┌──
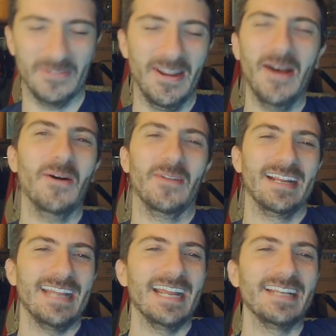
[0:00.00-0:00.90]
No, they
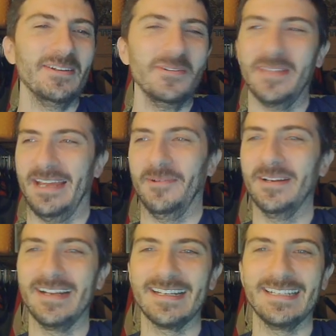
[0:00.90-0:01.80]
can't do that. What
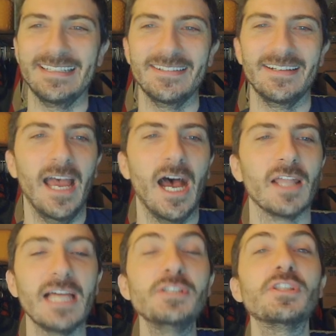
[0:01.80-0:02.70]
are they gonna do?
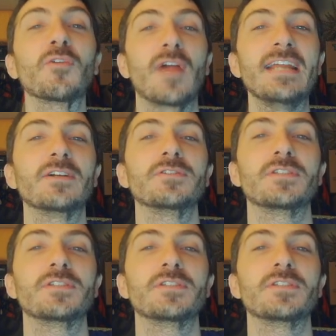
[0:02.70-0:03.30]
Unless the Raiders.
└──
▶ _What is required_:
Output all the data, exactly, without images.

▶ _Problem solution_:
[0:00.00-0:00.90]
No, they
[0:00.90-0:01.80]
can't do that. What
[0:01.80-0:02.70]
are they gonna do?
[0:02.70-0:03.30]
Unless the Raiders.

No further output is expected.